About this task:
Reproduce the lines below verbatim. Pictures are to be omitted.

(Stored data entries)
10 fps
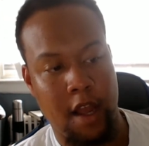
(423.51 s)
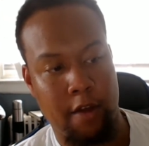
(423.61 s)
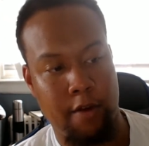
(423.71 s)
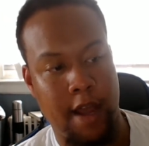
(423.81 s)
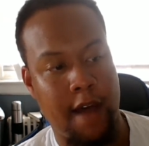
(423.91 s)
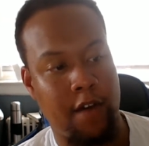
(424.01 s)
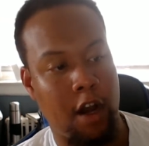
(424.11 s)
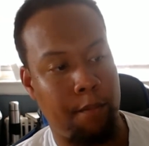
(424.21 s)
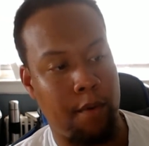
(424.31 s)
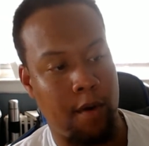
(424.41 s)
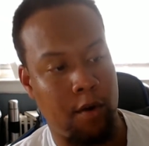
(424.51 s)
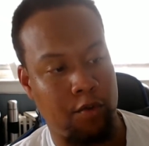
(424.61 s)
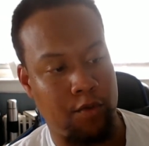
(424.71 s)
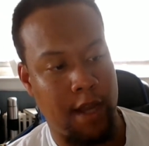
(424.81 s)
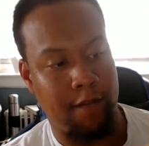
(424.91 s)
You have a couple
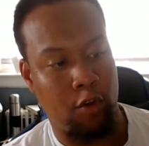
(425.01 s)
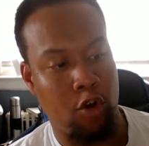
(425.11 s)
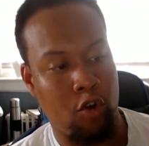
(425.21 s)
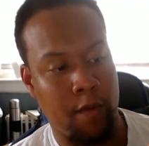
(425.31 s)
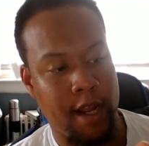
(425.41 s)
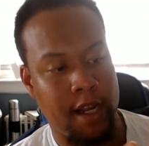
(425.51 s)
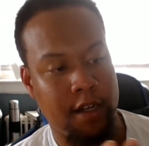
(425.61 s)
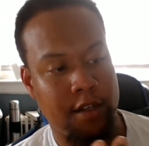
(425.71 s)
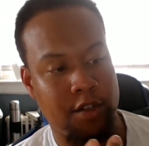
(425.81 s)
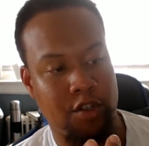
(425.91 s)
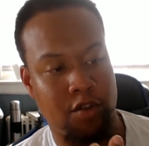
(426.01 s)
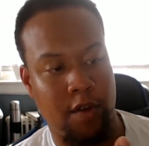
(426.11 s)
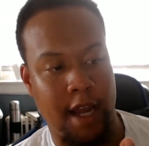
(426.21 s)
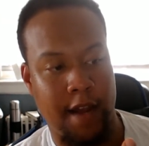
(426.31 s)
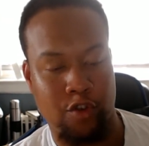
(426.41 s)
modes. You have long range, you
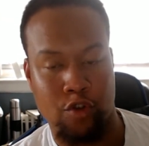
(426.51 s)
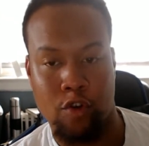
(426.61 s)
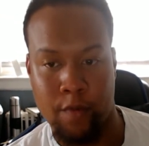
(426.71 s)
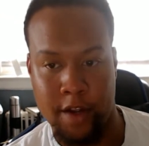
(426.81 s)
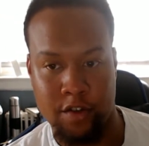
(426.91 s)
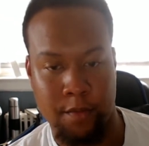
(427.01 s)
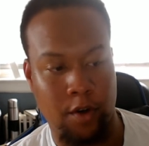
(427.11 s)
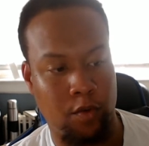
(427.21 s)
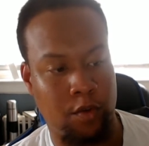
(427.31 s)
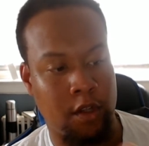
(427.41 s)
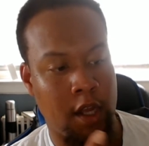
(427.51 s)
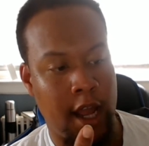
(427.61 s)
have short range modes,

Expected answer:
10 fps
(423.51 s)
(423.61 s)
(423.71 s)
(423.81 s)
(423.91 s)
(424.01 s)
(424.11 s)
(424.21 s)
(424.31 s)
(424.41 s)
(424.51 s)
(424.61 s)
(424.71 s)
(424.81 s)
(424.91 s)
You have a couple
(425.01 s)
(425.11 s)
(425.21 s)
(425.31 s)
(425.41 s)
(425.51 s)
(425.61 s)
(425.71 s)
(425.81 s)
(425.91 s)
(426.01 s)
(426.11 s)
(426.21 s)
(426.31 s)
(426.41 s)
modes. You have long range, you
(426.51 s)
(426.61 s)
(426.71 s)
(426.81 s)
(426.91 s)
(427.01 s)
(427.11 s)
(427.21 s)
(427.31 s)
(427.41 s)
(427.51 s)
(427.61 s)
have short range modes,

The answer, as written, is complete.